Technology is about to put about 70 young men and women out of a job.
After nearly 200 years of using teenagers as paid messengers, the House of Representatives will be concluding its page program as of Aug. 31.
"We have great appreciation for the unique role that Pages have played in the history and traditions of the House of Representatives," House Speaker John Boehner and Minority Leader Nancy Pelosi said Monday in a statement. "This decision was not easy, but it is necessary due to the prohibitive cost of the program and advances in technology that have rendered most page-provided services no longer essential to the smooth functioning of the House."

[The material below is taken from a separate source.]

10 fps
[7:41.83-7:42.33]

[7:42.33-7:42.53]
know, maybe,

Pages will remain in the more tradition-bound Senate. Majority Leader Harry Reid's office said after the Boehner-Pelosi announcement that it had no plans to discontinue the program in that chamber.

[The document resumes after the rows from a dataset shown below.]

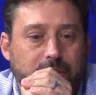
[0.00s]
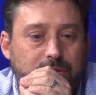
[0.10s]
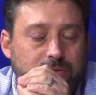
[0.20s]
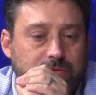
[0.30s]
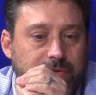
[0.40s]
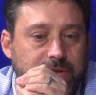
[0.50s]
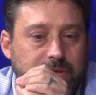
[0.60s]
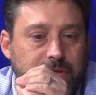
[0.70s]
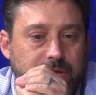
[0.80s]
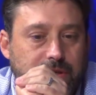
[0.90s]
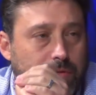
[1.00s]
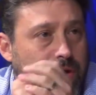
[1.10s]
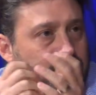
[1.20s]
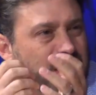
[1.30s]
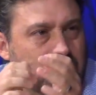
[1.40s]
I went to visit
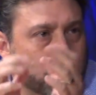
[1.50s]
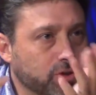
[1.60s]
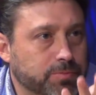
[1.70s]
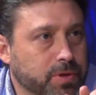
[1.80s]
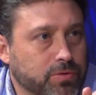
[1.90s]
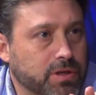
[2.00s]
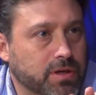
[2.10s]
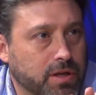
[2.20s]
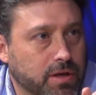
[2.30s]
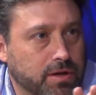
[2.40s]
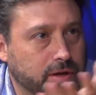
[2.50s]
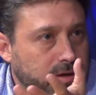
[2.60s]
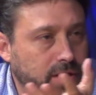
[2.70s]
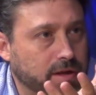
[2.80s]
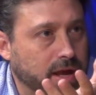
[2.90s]
one huge building here
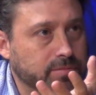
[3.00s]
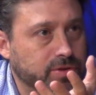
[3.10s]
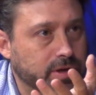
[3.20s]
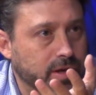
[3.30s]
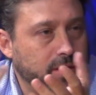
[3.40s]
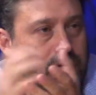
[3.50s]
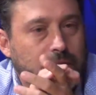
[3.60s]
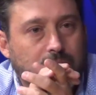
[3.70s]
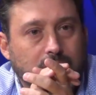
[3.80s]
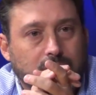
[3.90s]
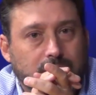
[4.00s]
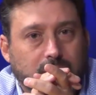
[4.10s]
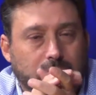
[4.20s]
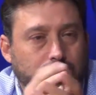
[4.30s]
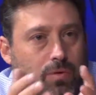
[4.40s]
in, in Amsterdam. Yeah.
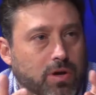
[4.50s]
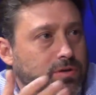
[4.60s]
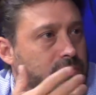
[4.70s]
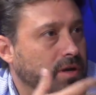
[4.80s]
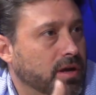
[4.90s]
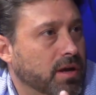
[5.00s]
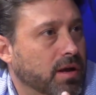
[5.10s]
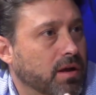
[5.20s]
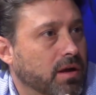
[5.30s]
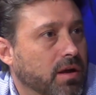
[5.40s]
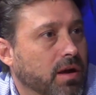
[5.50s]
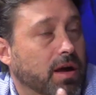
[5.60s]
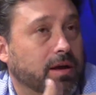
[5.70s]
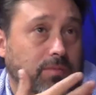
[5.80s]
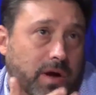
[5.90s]
That was uh, which one?
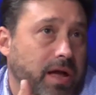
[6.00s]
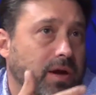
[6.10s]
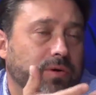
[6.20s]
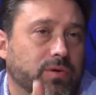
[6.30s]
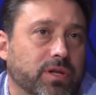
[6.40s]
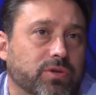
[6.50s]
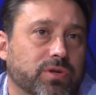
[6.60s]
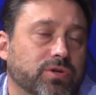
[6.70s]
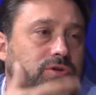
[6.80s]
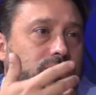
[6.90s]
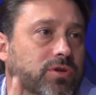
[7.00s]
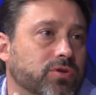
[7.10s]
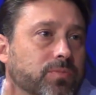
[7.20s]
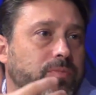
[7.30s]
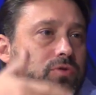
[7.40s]
Uh, I, I, it is
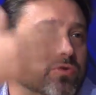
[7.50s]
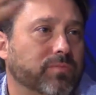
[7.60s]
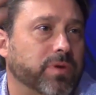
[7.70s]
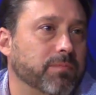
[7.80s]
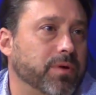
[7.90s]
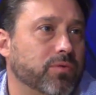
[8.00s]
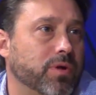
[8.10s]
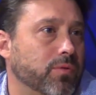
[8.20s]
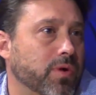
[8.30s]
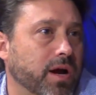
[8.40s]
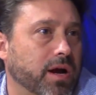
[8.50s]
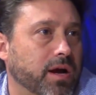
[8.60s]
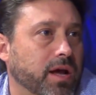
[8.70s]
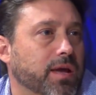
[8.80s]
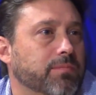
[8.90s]
supposed to be a building
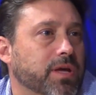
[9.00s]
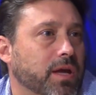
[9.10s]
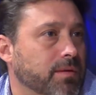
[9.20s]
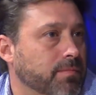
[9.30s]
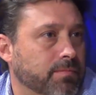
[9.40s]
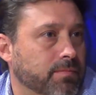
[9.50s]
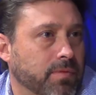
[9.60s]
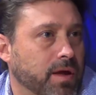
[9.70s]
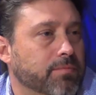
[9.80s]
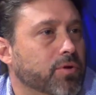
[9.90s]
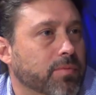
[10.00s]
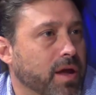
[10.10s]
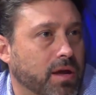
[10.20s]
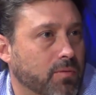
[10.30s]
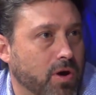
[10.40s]
where ABN Amro
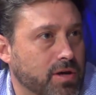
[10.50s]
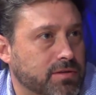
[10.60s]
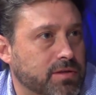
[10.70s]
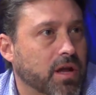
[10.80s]
Bank was. Oh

The House's decision came after a review conducted by Strategic Assets Consulting and Fieldstone Consulting Inc. found the program to be both costly and unnecessary with current technology.

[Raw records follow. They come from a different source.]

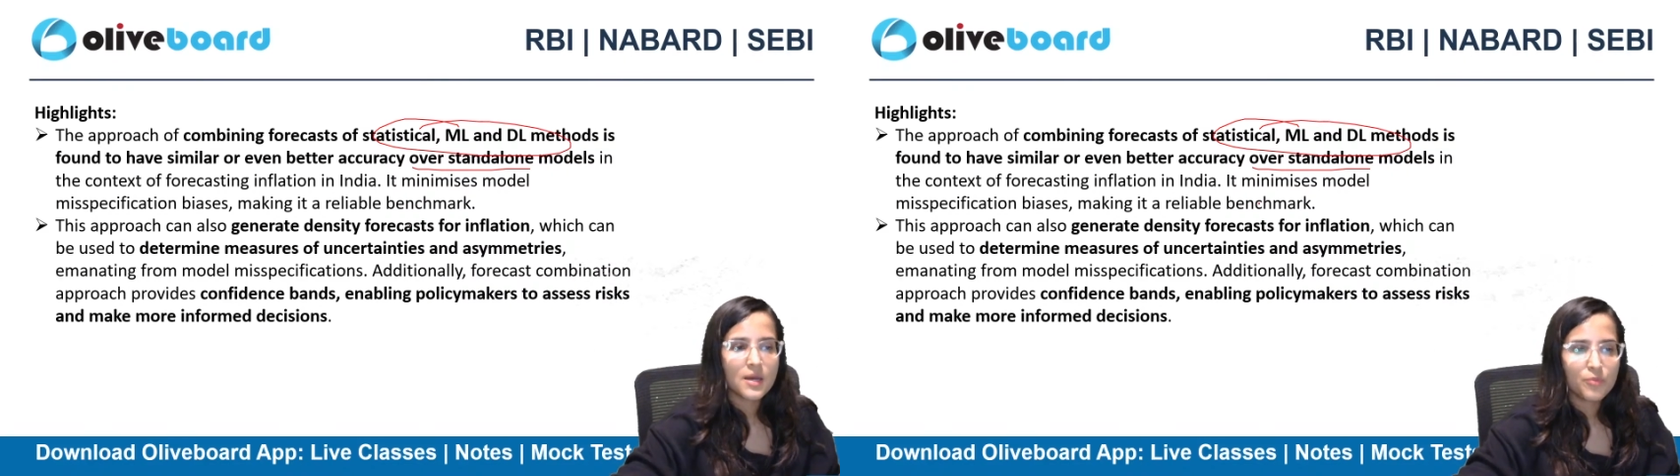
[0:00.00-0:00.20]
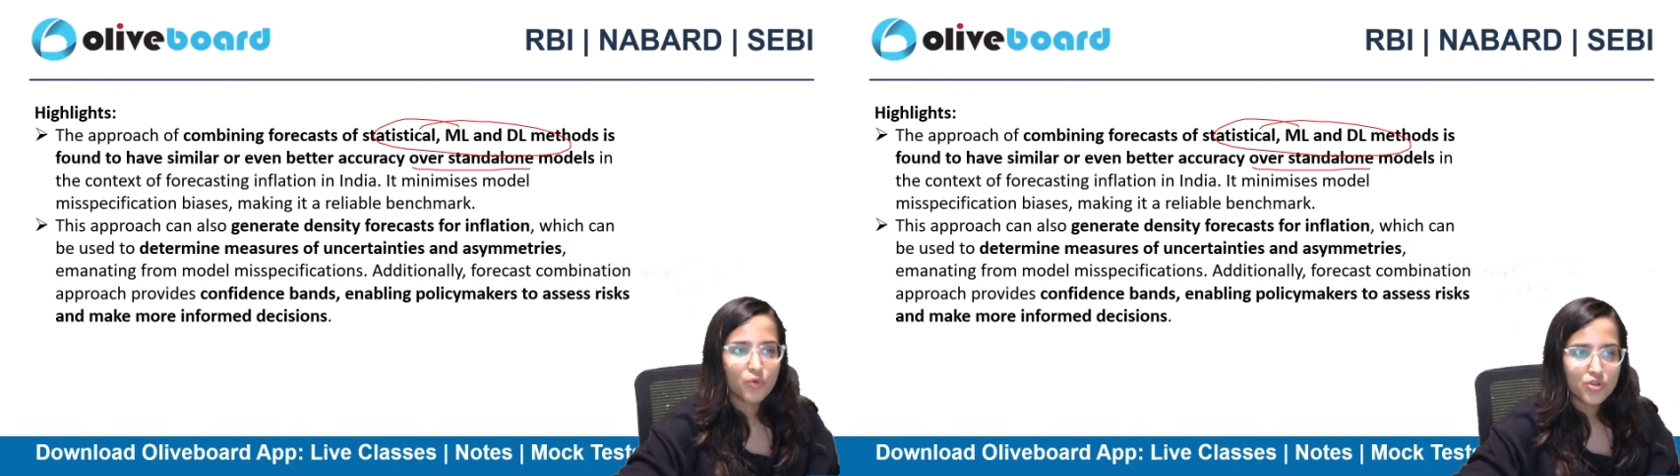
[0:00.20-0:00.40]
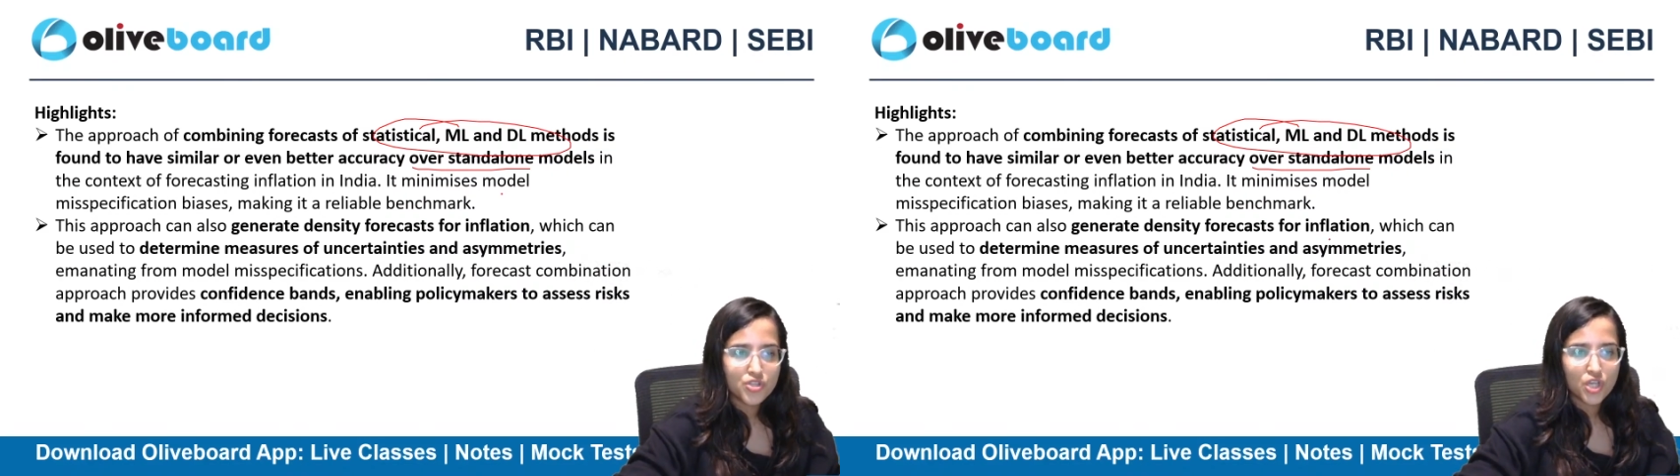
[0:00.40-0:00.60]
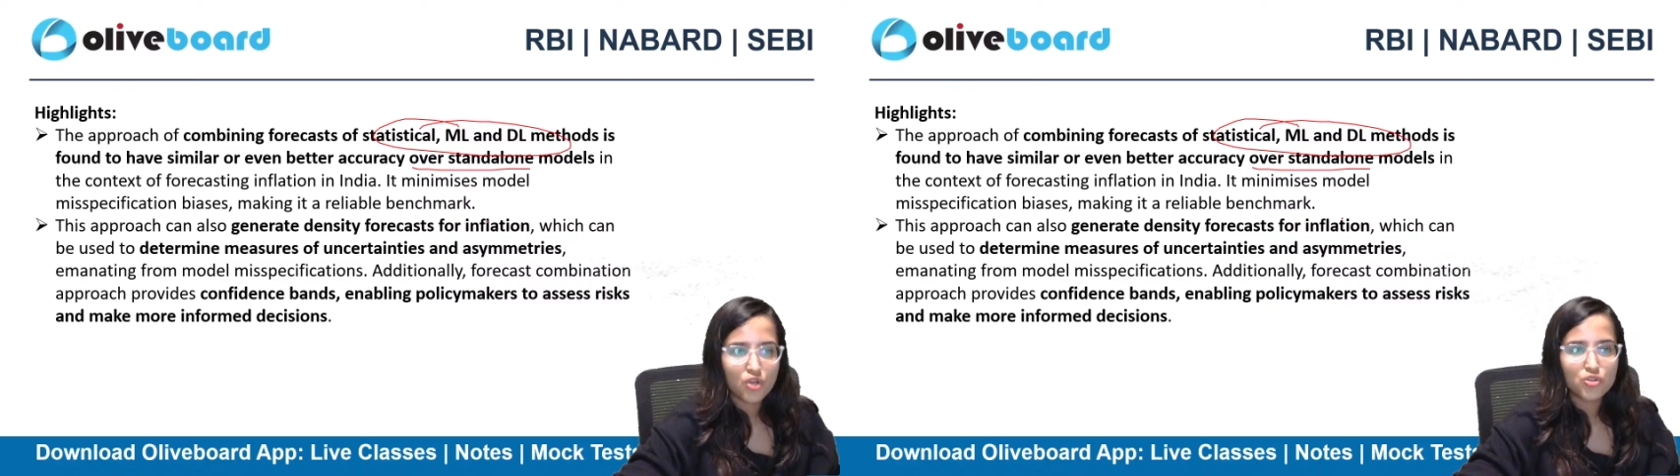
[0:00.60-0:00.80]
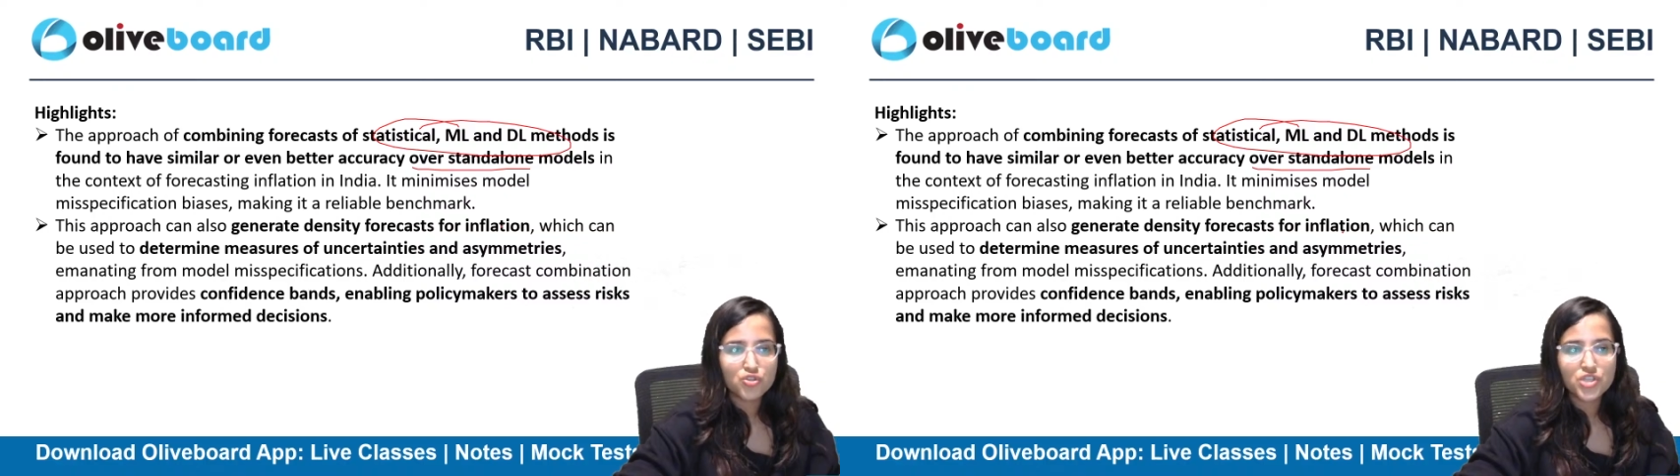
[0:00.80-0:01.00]
approach can
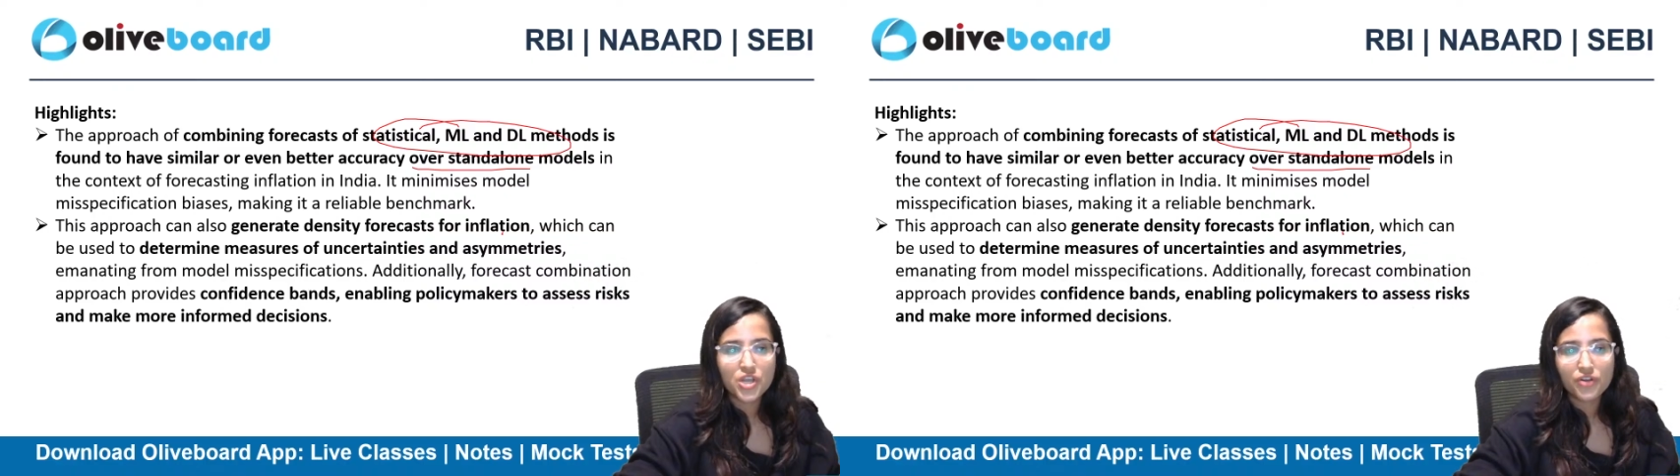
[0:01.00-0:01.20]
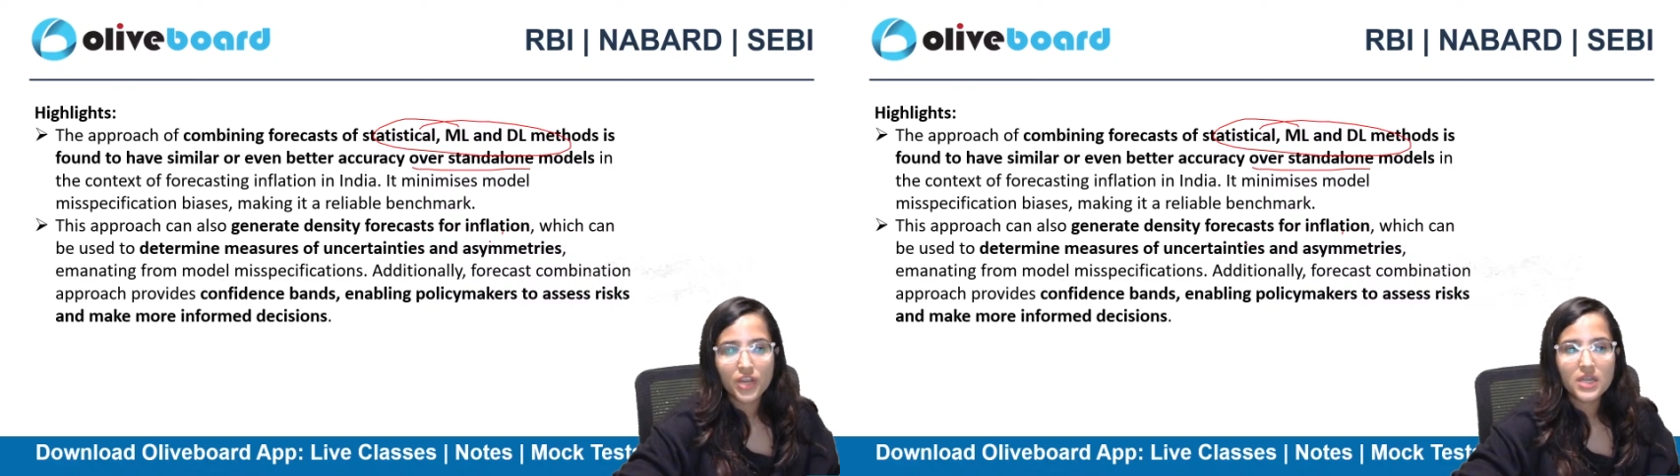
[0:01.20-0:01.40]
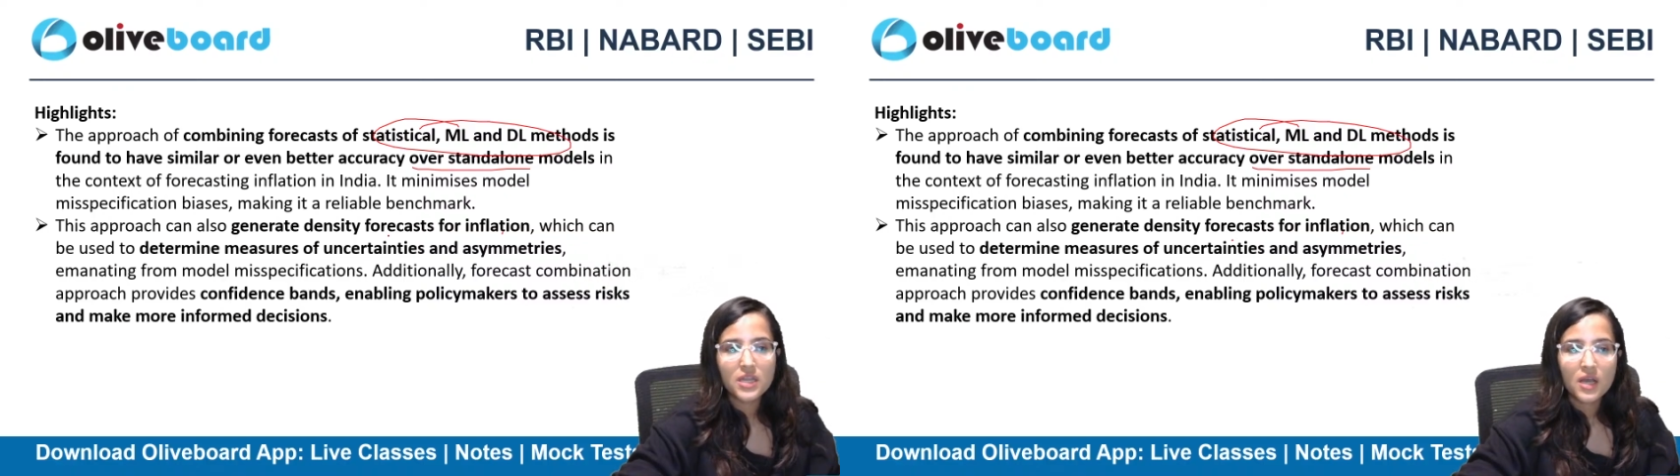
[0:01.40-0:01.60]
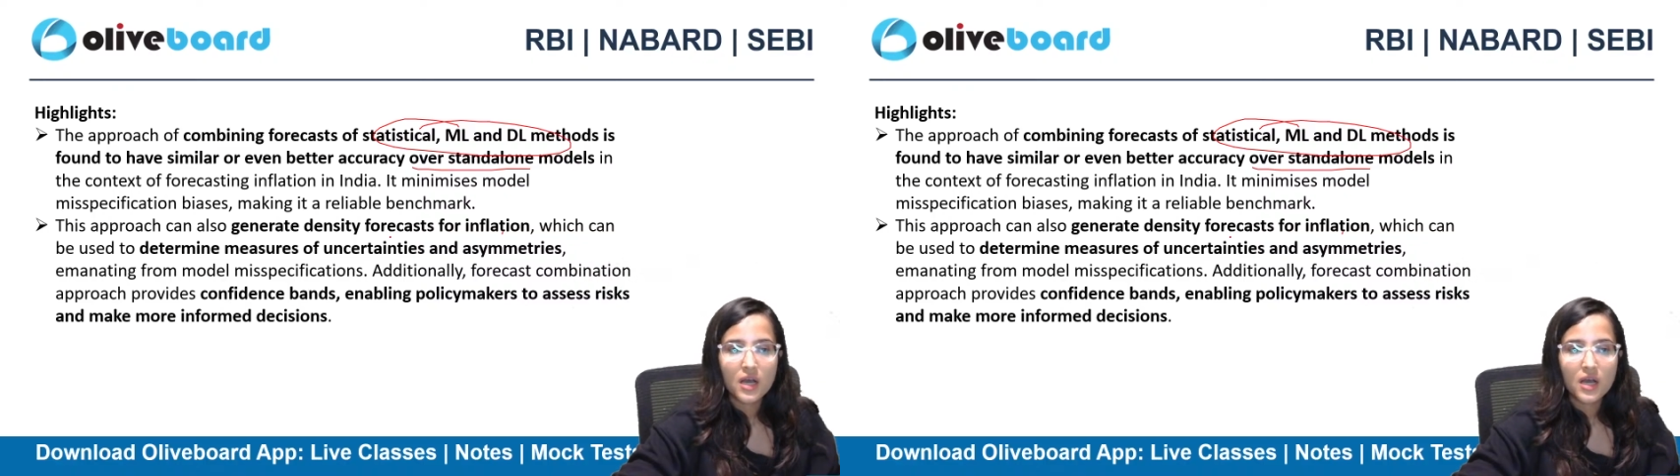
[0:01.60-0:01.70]
also generate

The annual cost of the program exceeds $5 million, with the per-page cost in each school year being between $69,000 and $80,000. The original tasks of delivering large numbers of documents and other packages between the Capitol and House office buildings and relaying phone messages to their lawmaker bosses, are now almost entirely transmitted electronically.
The last, and apparently final, House page class was lauded on the House floor August 1, prior to the final-passage vote on the debt ceiling deal and just as Rep. Gabrielle Giffords, D-Ariz., made a surprise appearance on the floor to vote in favor of the bill.
"As we all know, the job of a congressional page is not an easy one. Along with being away from home, the pages must possess the maturity to balance competing demands for their time and their energy," said Rep. Dale Kildee, D-Mich., who helps oversee the Page Board, on the House floor. "You pages have witnessed the House debate issues of war and peace, hunger and poverty, justice and civil rights. You have lived through history."
According to the House of Representatives Page Program website, the history of the pages themselves goes back to the first Continental Congress of 1774 (though they were not called "pages" until 1827), when lawmakers began sponsoring young boys, many of them poor and orphaned, for menial work. What started out as small operation grew into a highly competitive program for about 70 teenagers a year.
The recent history of having young people working at the Capitol has not been without controversy. In 1983, Rep. Dan Crane, R-Ill., and Rep. Gerry Studds, D-Mass., were reprimanded by the House Ethics Committee for engaging in sexual relationships with 17-year-old House pages. In Crane's case it involved a female, and in Studds's case a male. Both lawmakers admitted wrongdoing but were not charged with any crime because the age of consent in Washington, D.C., is 16 years old. Crane was defeated in 1984, but Studds was reelected until he retired in 1996. The House Page Board was established after the scandal as a way to monitor the pages.
In 2006, Rep. Mark Foley, R-Fla., was forced to resign when explicit online communications with former male House pages surfaced. Foley was never charged with any wrongdoing.